By Antonino D'Ambrosio, The Progressive
Q: Cervantes said that those who "sing scare away their woes."

Cash: The religion I have is music. Even the times I have headaches, when I'm singing, I can't feel them. My dad used to say that, too, especially near the end of his life. He would be in pain—a lot of pain—and he said the only time when he didn't feel pain was when he performed and sang.

Q: Talk about your connection to your dad.


Cash: My dad and I had a real meeting of the minds. We loved to talk about music, politics, and art. He loved children. The thing I missed most about my dad when he died was that this person who really gets who I am at the core was gone.

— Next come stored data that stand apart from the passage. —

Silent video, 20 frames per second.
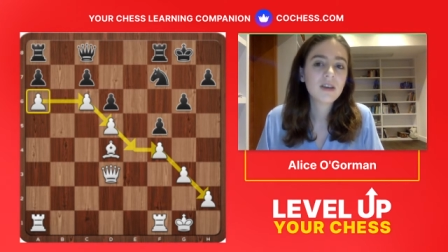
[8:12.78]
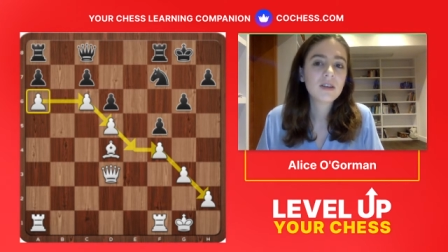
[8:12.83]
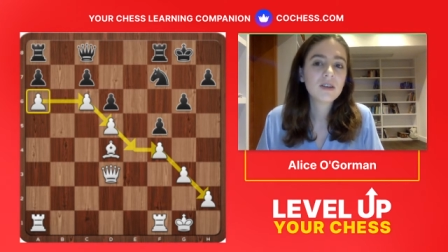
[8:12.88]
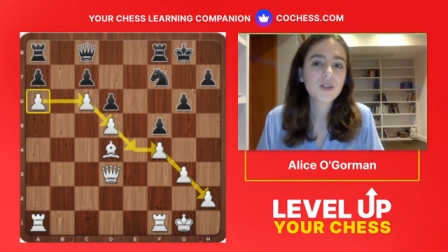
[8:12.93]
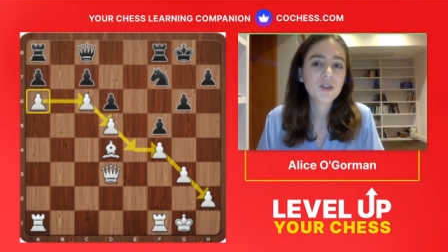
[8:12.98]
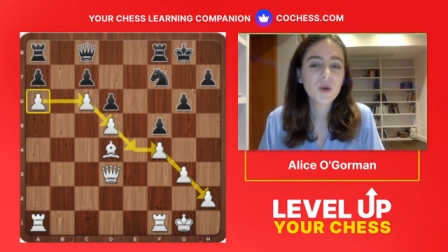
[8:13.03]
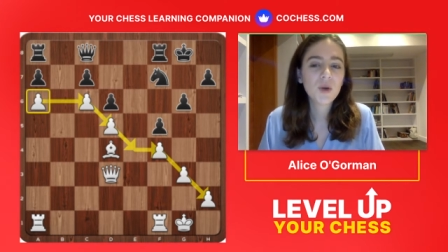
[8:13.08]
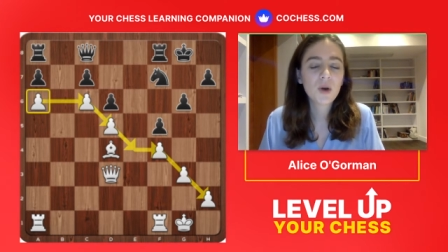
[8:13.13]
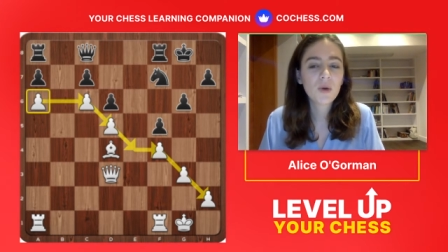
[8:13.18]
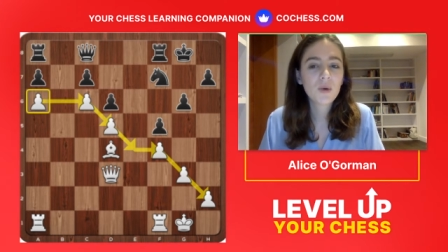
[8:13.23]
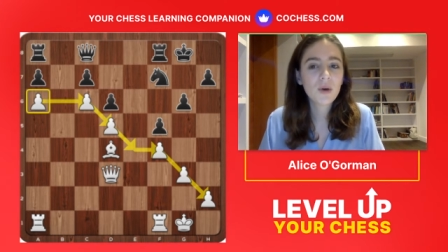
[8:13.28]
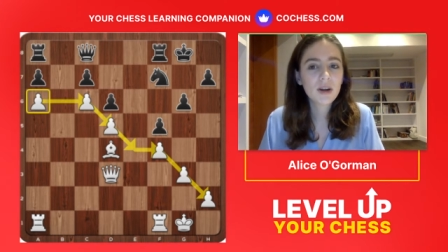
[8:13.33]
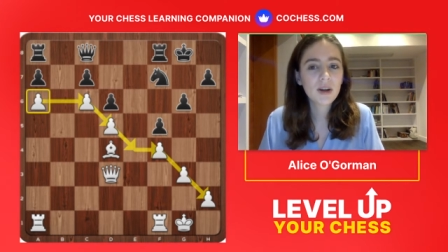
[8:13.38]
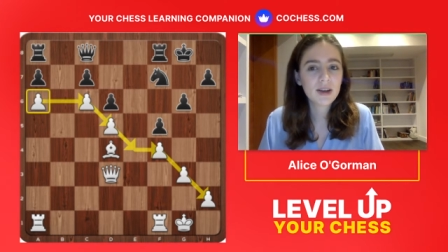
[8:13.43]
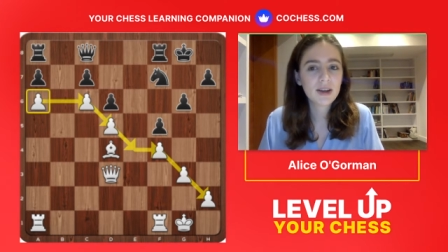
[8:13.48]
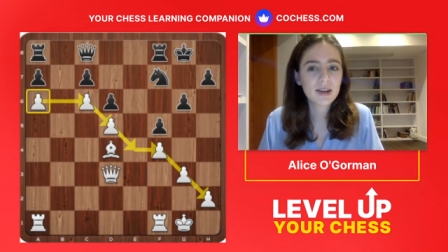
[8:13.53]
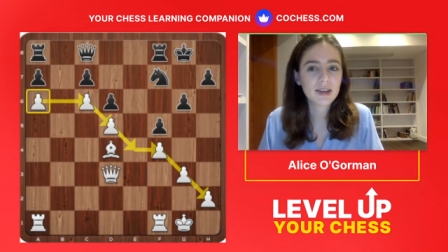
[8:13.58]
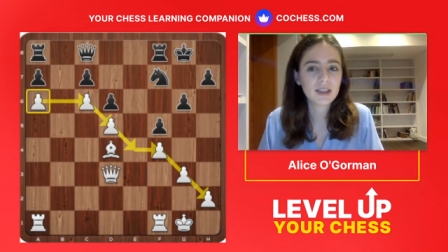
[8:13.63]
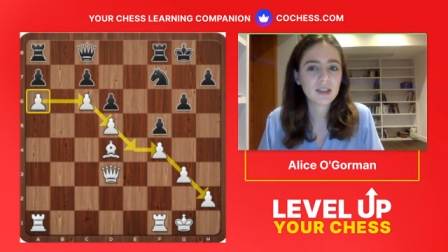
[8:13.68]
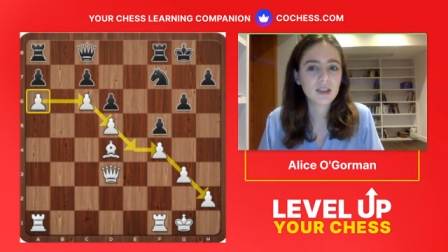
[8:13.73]
So I want
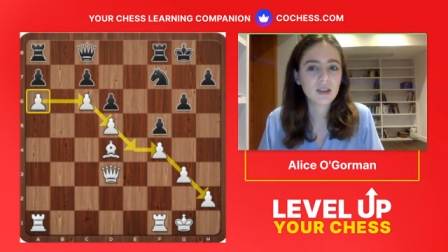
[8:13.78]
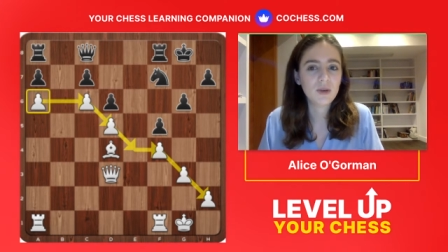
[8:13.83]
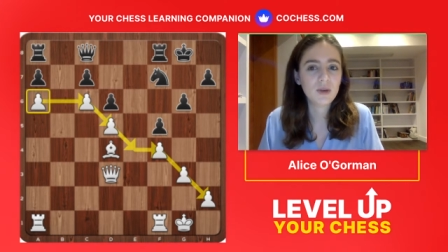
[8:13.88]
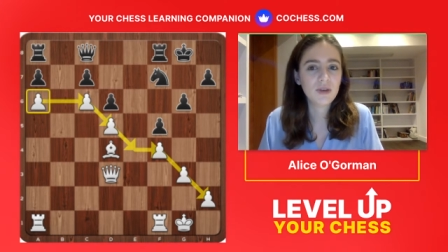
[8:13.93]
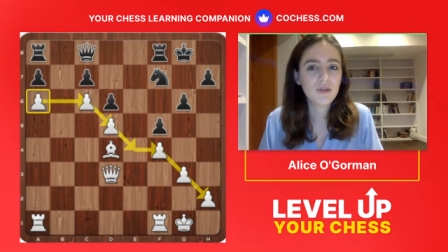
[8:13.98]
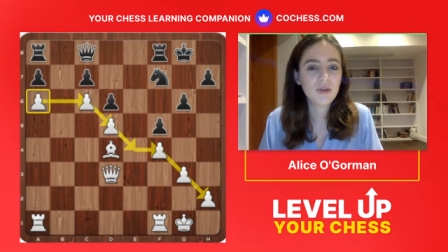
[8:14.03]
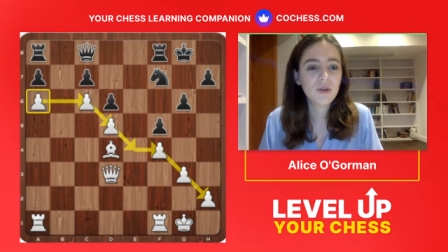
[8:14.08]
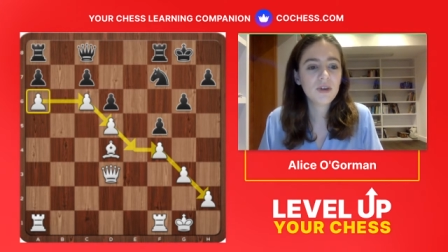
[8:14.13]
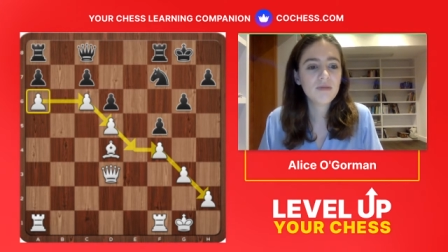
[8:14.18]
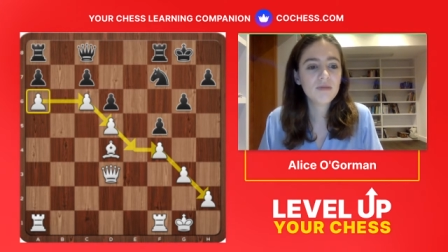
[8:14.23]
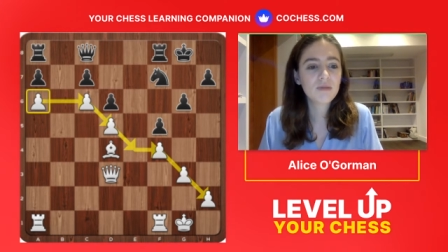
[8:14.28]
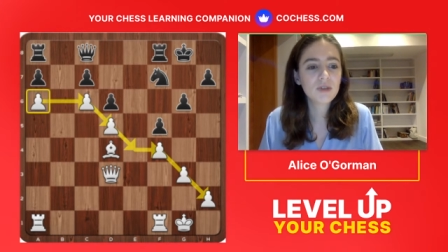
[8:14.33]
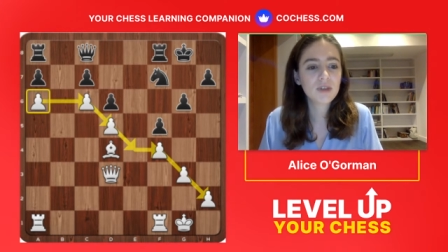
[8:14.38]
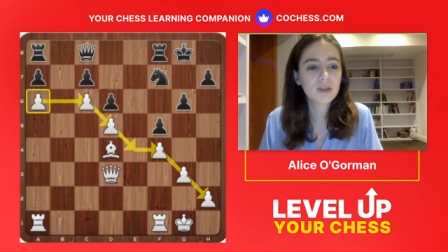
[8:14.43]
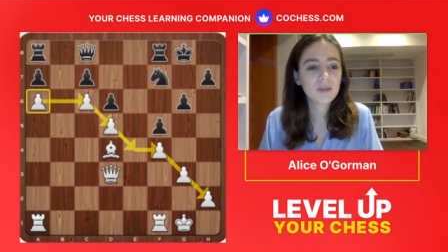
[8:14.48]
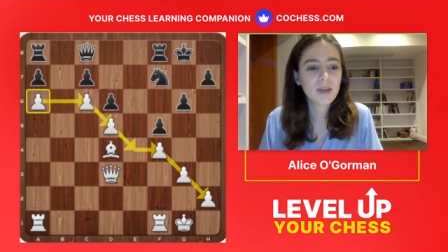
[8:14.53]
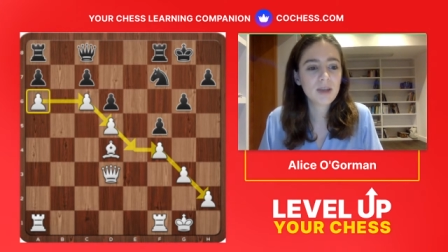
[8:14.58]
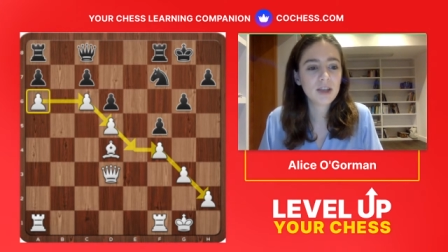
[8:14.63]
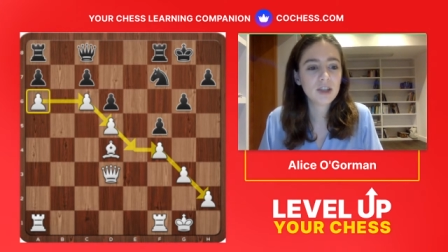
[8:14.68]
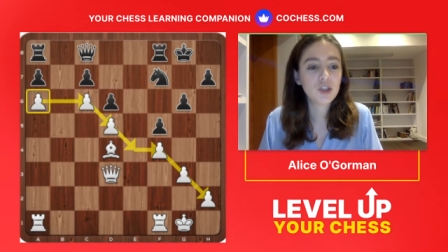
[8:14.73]
to ask you, if you have more
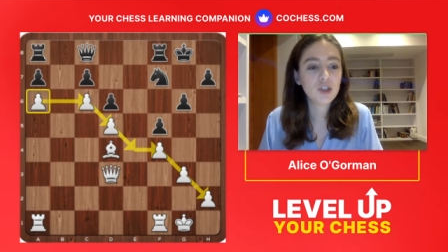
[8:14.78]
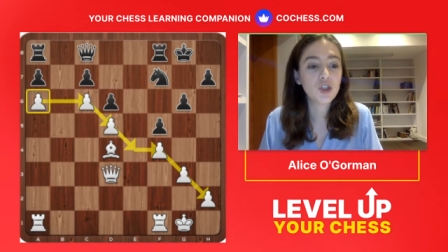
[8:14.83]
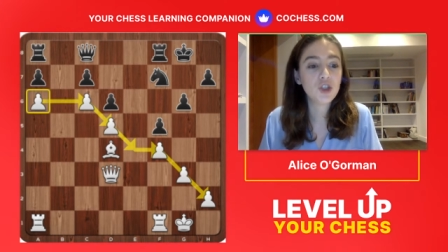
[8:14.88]
space,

My dad had more compassion than me. He was nonjudgmental. He didn't care where you stood politically. He just took you as a person on face value. He could love all stripes, and that's why all stripes claim him. He didn't judge.

Q: This way of engaging with the world is difficult to achieve.

Cash: Yes. For example, my dad went to the Nixon White House and refused to sing "Welfare Cadillac" (instead performing the anti-war songs "The Ballad of Ira Hayes" and "Man in Black"). He protested the Vietnam War, but he went to perform for the troops with bombs dropping all around him. He had that kind of genius: a true artist's capacity for holding two opposing thoughts at once while being large enough to encompass all realities.

Being in Vietnam changed him fundamentally. He was devastated when we went into Iraq.

Q: He was very ill at this point.


Cash: He was so fragile. We invaded Iraq in March, and he died in September. And because his health was so fragile, he couldn't take the controversy of making a public statement against the war. He knew that people were rabid. They attacked me mercilessly after I did the press conference with Musicians United to Win Without War. He knew that he couldn't tolerate that.

In the two weeks leading up to the invasion, my father was in the hospital. He was very sick. The doctors put him in a medically induced coma. He went to sleep not knowing if we had invaded Iraq. It was the last thought on his mind. When he woke up, I was sitting by his side. He looked at me and reached over to pull the television over to him. He was looking at me like, "Did it happen?" I said, "Dad, it happened." He went, "No! No!" Can you imagine? This is the first thing he thought of when he woke up from a weeklong coma.